[69] Clagny was one of Mansard’s first works and won him the favour of Louis XIV. It no longer exists.
[70] The mortality among the workmen was very high.
[71] Nothing now remains but fourteen arches of the aqueduct.
[72] This hydraulic machine, so much admired at the time, was really a clumsy affair.
[73] Ed. Chéruel, XII. c. vii; ed. Boislisle, XXVIII. 242-281.
[74] Wife of Henri de Mornay, Marquis de Montchevreuil, the governor of the Duc du Maine. Mme de Caylus describes her as “une femme froide et sèche dans le commerce, d’une figure triste, d’un esprit au-dessous du médiocre, et d’un zèle capable de dégoûter les plus dévots de la piété.” Saint-Simon’s portrait is equally unflattering: “Une grande créature maigre, jaune, qui rioit niais, et montroit de longues vilaines dents, dévote à l’outrance” (IV. 35), and Madame on hearing of her death writes: “ça fait une méchante femme de moins en ce monde” (Corr. I. 214).
[75] Armand-Jean Du Plessis, great-nephew of the Cardinal.

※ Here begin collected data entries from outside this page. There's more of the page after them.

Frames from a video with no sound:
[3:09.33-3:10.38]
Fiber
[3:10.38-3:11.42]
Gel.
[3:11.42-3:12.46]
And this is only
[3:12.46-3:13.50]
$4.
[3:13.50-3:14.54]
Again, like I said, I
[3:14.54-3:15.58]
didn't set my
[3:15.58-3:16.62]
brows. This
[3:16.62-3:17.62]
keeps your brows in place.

[76] Mme de Caylus (Marthe-Marguerite de Valois) was the daughter of the Marquis de Villette, Mme de Maintenon’s first cousin, and was thus her nièce à la mode de Bretagne. In her father’s absence in America Mme de Maintenon carried her off and made her a Catholic, and in 1686, when she was in her thirteenth year, married her to the Comte de Caylus, a confirmed drunkard. She was one of the most attractive women of her day, and her memoirs are a lively source of information for Mme de Maintenon and the Court generally. Her stepmother, the Marquise de Villette, married, as his second wife, Henry St John, Viscount Bolingbroke.

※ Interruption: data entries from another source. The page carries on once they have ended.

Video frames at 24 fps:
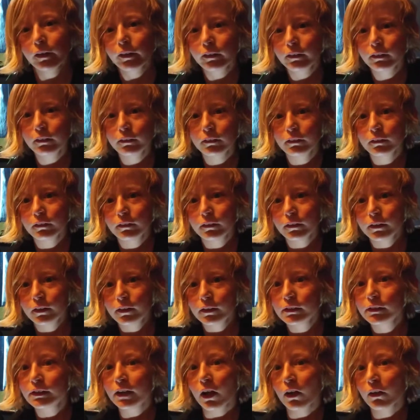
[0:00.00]
light,
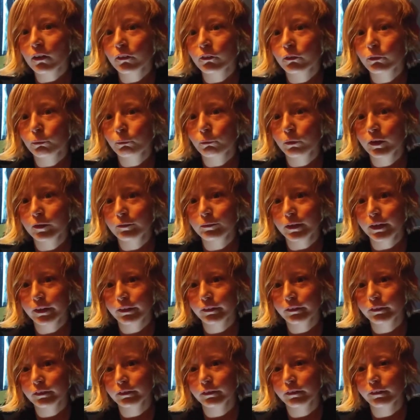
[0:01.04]
now it looks way
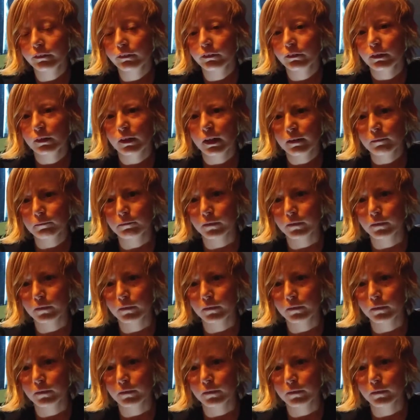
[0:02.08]
better since I use light,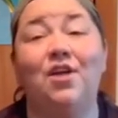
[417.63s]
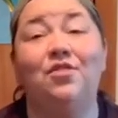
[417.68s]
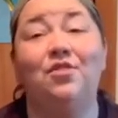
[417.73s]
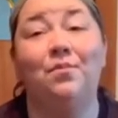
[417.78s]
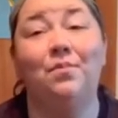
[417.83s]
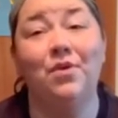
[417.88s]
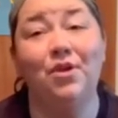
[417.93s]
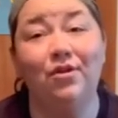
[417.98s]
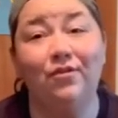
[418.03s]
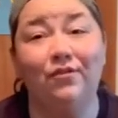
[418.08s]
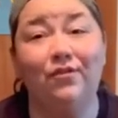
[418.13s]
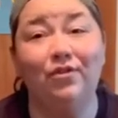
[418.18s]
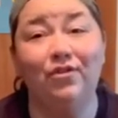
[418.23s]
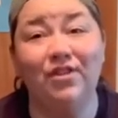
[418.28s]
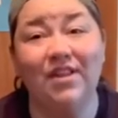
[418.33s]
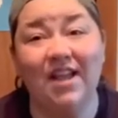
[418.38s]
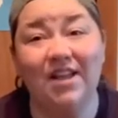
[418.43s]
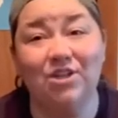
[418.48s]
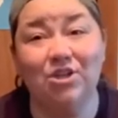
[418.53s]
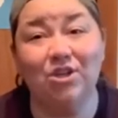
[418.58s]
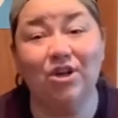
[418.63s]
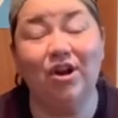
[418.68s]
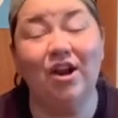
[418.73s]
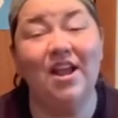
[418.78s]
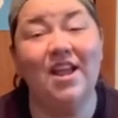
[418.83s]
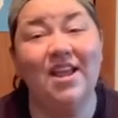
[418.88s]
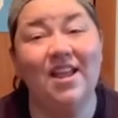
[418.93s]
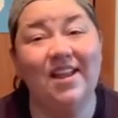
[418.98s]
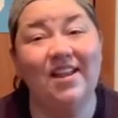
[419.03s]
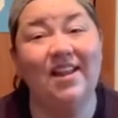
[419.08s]
the beautiful
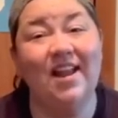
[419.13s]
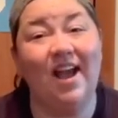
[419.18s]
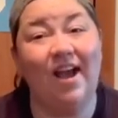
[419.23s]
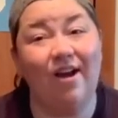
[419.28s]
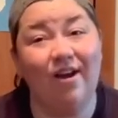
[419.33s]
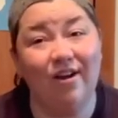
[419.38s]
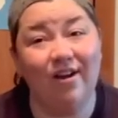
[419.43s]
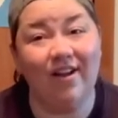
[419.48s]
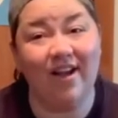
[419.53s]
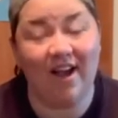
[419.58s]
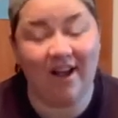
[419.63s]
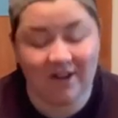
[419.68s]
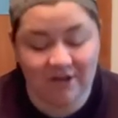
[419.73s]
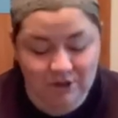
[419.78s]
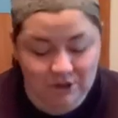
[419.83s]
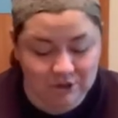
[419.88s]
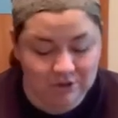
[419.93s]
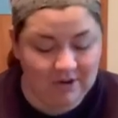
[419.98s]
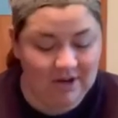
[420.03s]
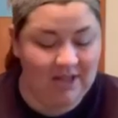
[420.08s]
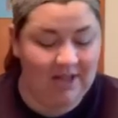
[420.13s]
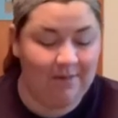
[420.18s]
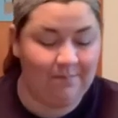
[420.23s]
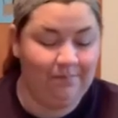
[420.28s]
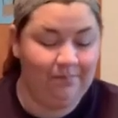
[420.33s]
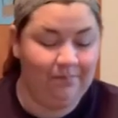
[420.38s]
nature in our country.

[77] Wife of Henri de Daillon, Comte and afterwards Duc du Lude, Grand-Master of the Artillery. In 1696 she was made principal lady-in-waiting (dame d’honneur) to the future Duchess of Burgundy. She was a Béthune by birth, the great-granddaughter of Sully.
[78] Bonne de Pons, Marquise d’Heudicourt. Mme de Caylus speaks of her as “bizarre, naturelle, sans jugement, pleine d’imagination, toujours nouvelle et divertissante.” Saint-Simon in reporting her death in 1709 calls her a “démon domestique” and a “mauvaise fée,” but he adds: “On ne pouvoit avoir plus d’esprit ni plus agréable, ni savoir plus de choses, ni être plus plaisante, plus amusante, plus divertissante, sans vouloir l’être” (IV. 345).